When duplicating the records beneath this instruction, omit every picture and keep all else exact.

DATA IN THIS EXERCISE ▸
>>>>

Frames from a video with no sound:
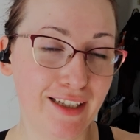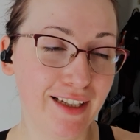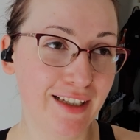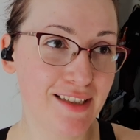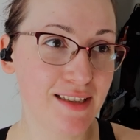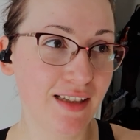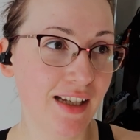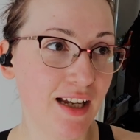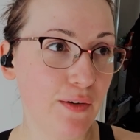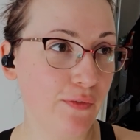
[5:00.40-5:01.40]
still
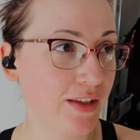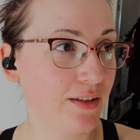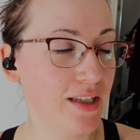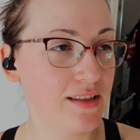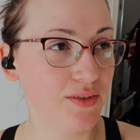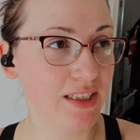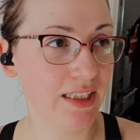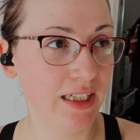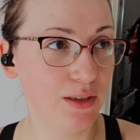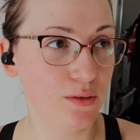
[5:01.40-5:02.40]
have the rest of the
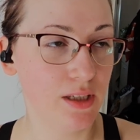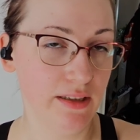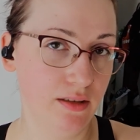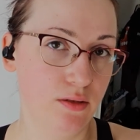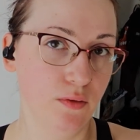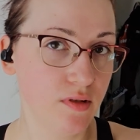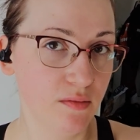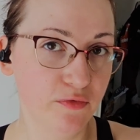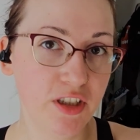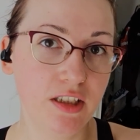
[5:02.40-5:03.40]
day to like do
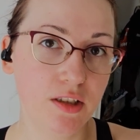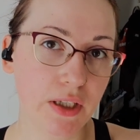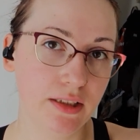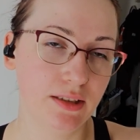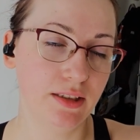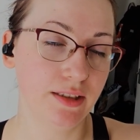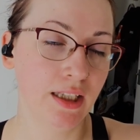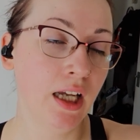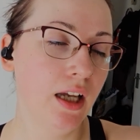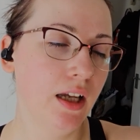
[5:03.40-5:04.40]
some video editing
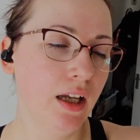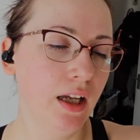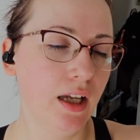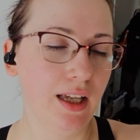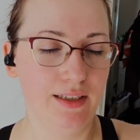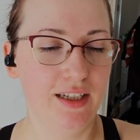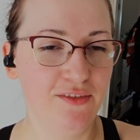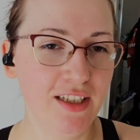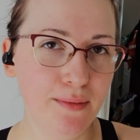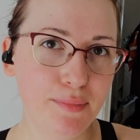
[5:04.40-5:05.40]
and have a
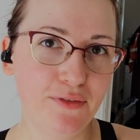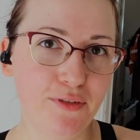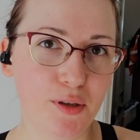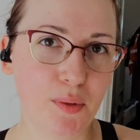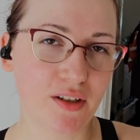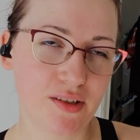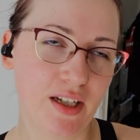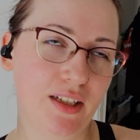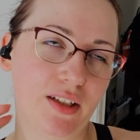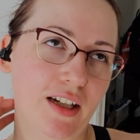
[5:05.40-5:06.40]
nap before work, so I
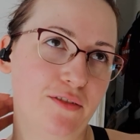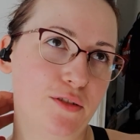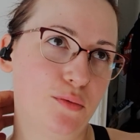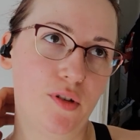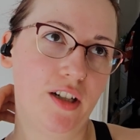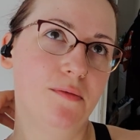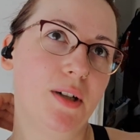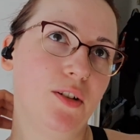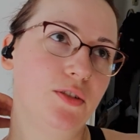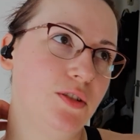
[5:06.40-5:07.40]
don't have to worry
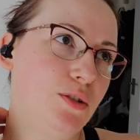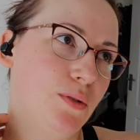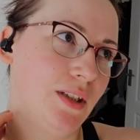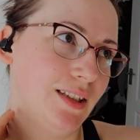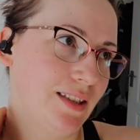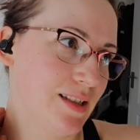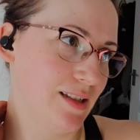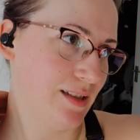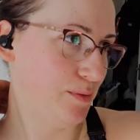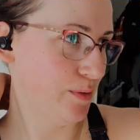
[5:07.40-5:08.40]
about doing this as
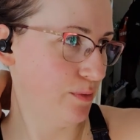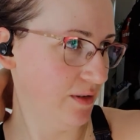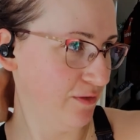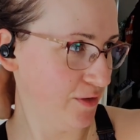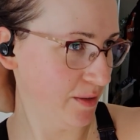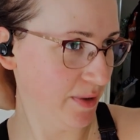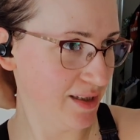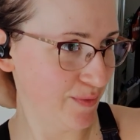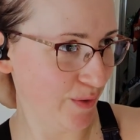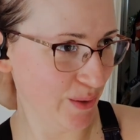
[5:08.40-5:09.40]
I was doing for the
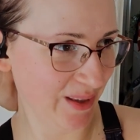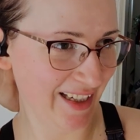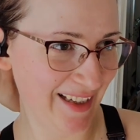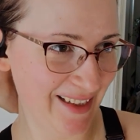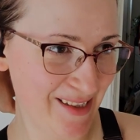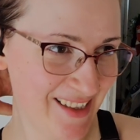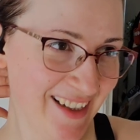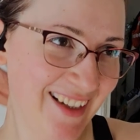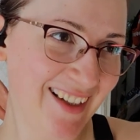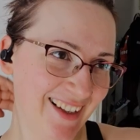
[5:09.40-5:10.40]
past few days.
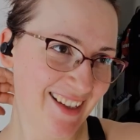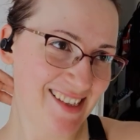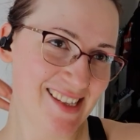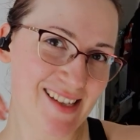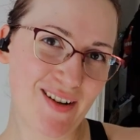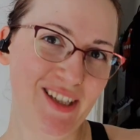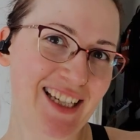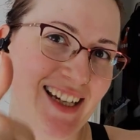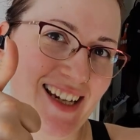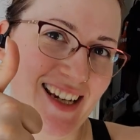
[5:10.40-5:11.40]
So
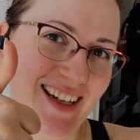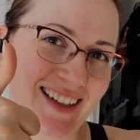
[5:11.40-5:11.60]
yay!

<<<<

EXERCISE SOLUTION ▸
Frames from a video with no sound:
[5:00.40-5:01.40]
still
[5:01.40-5:02.40]
have the rest of the
[5:02.40-5:03.40]
day to like do
[5:03.40-5:04.40]
some video editing
[5:04.40-5:05.40]
and have a
[5:05.40-5:06.40]
nap before work, so I
[5:06.40-5:07.40]
don't have to worry
[5:07.40-5:08.40]
about doing this as
[5:08.40-5:09.40]
I was doing for the
[5:09.40-5:10.40]
past few days.
[5:10.40-5:11.40]
So
[5:11.40-5:11.60]
yay!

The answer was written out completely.